Collected data entries:
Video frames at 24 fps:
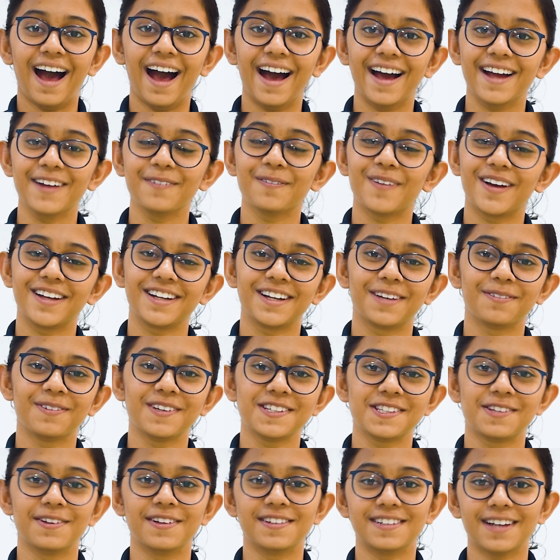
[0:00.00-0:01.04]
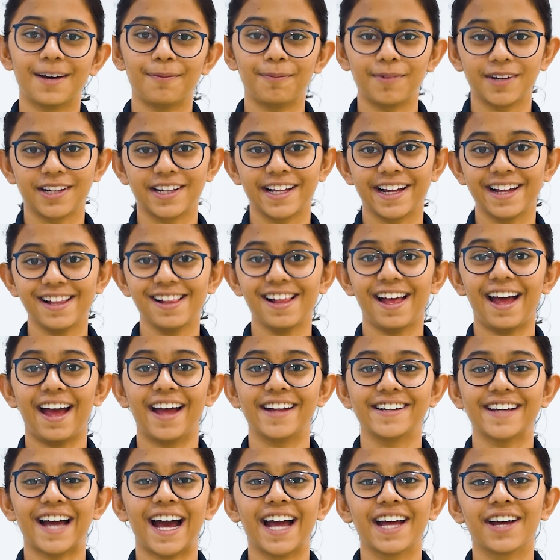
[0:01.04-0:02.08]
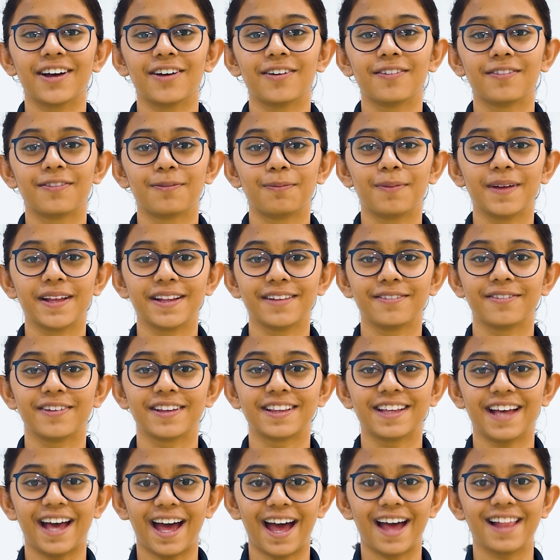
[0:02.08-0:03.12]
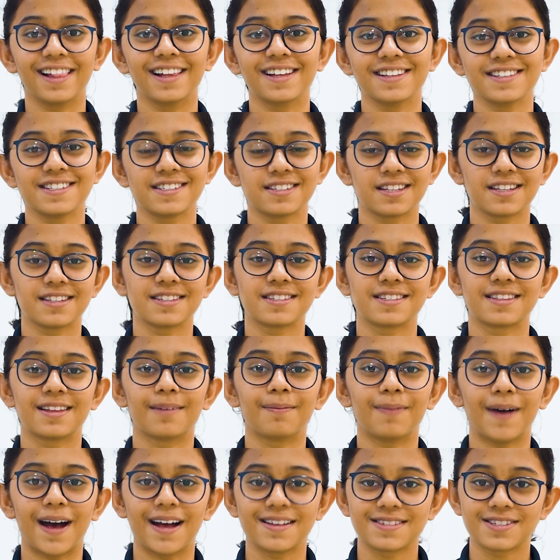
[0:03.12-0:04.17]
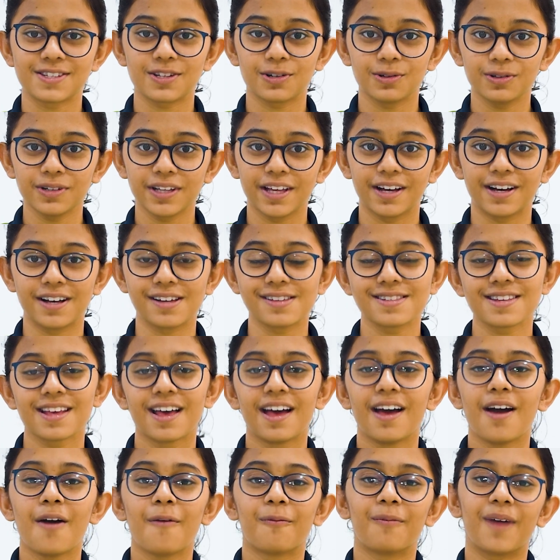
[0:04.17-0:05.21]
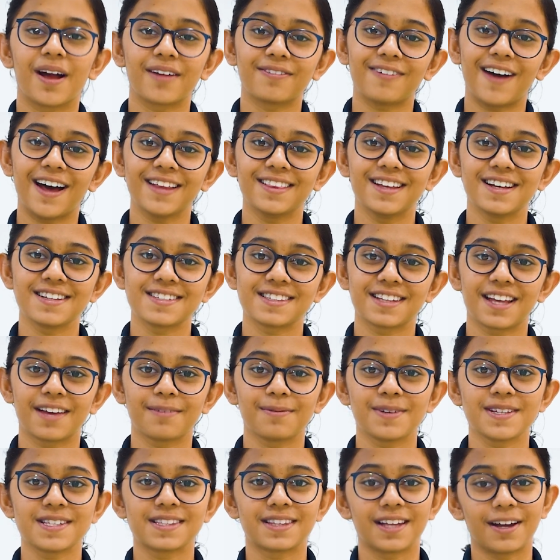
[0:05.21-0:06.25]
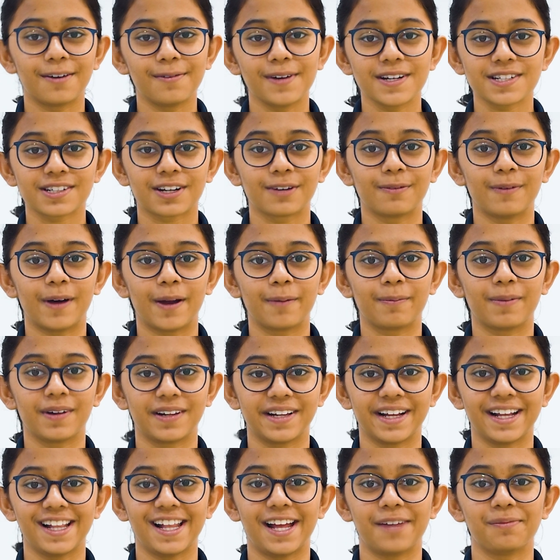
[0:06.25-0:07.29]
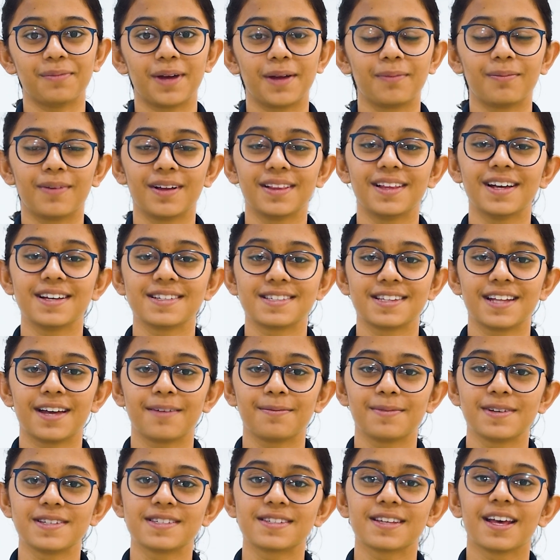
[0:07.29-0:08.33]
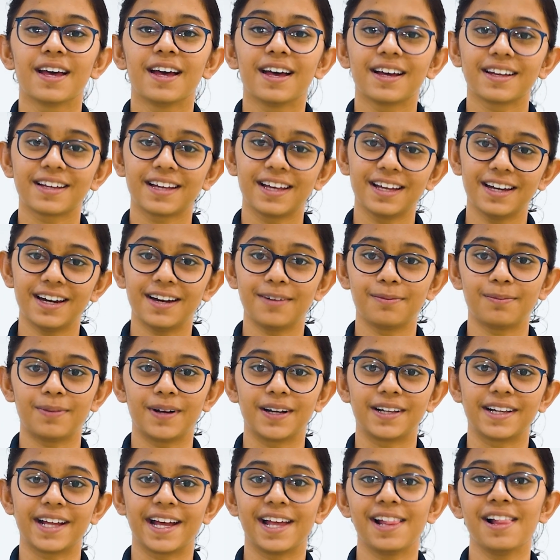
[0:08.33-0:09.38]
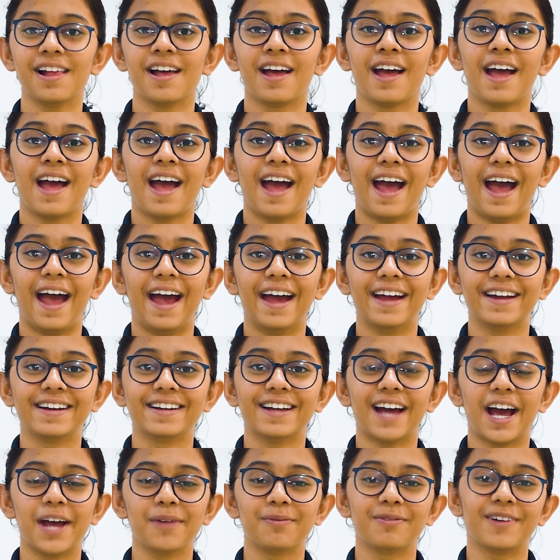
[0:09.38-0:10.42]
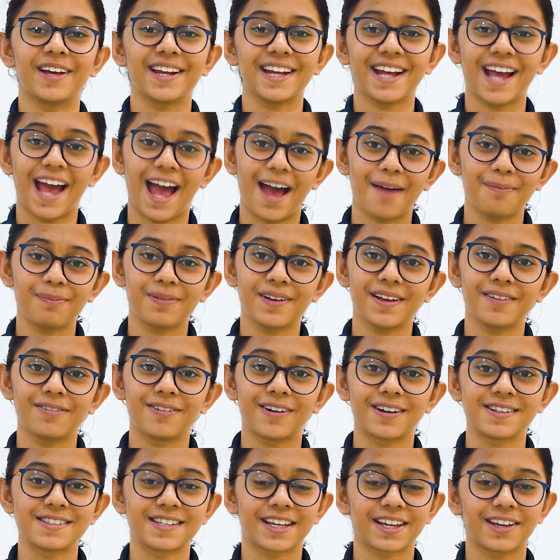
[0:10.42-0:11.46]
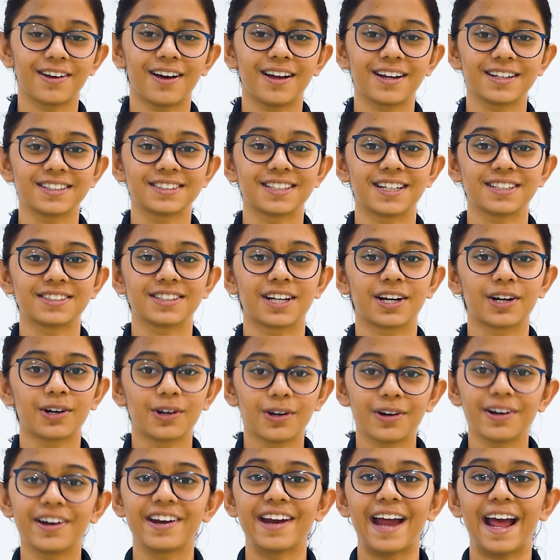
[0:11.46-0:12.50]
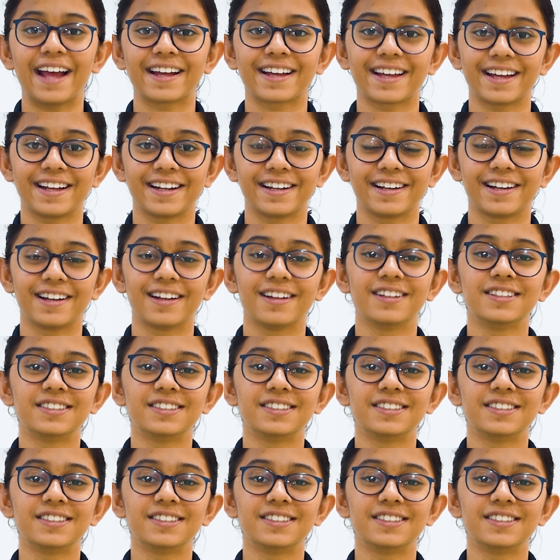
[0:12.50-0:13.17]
Hi, my name is Dwija Patel and I have been with Allen since the past 2 years. My father's name is Dharmesh Kumar Patel and my mother's name is Kiran Patel. And I'm very happy for securing such a good rank in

THE PROBLEM:
Return nothing except the lines from the line with "[0:08.33-0:09.38]" through the last line of the records above, copied exactly and without pictures.

OUTPUT:
[0:08.33-0:09.38]
[0:09.38-0:10.42]
[0:10.42-0:11.46]
[0:11.46-0:12.50]
[0:12.50-0:13.17]
Hi, my name is Dwija Patel and I have been with Allen since the past 2 years. My father's name is Dharmesh Kumar Patel and my mother's name is Kiran Patel. And I'm very happy for securing such a good rank in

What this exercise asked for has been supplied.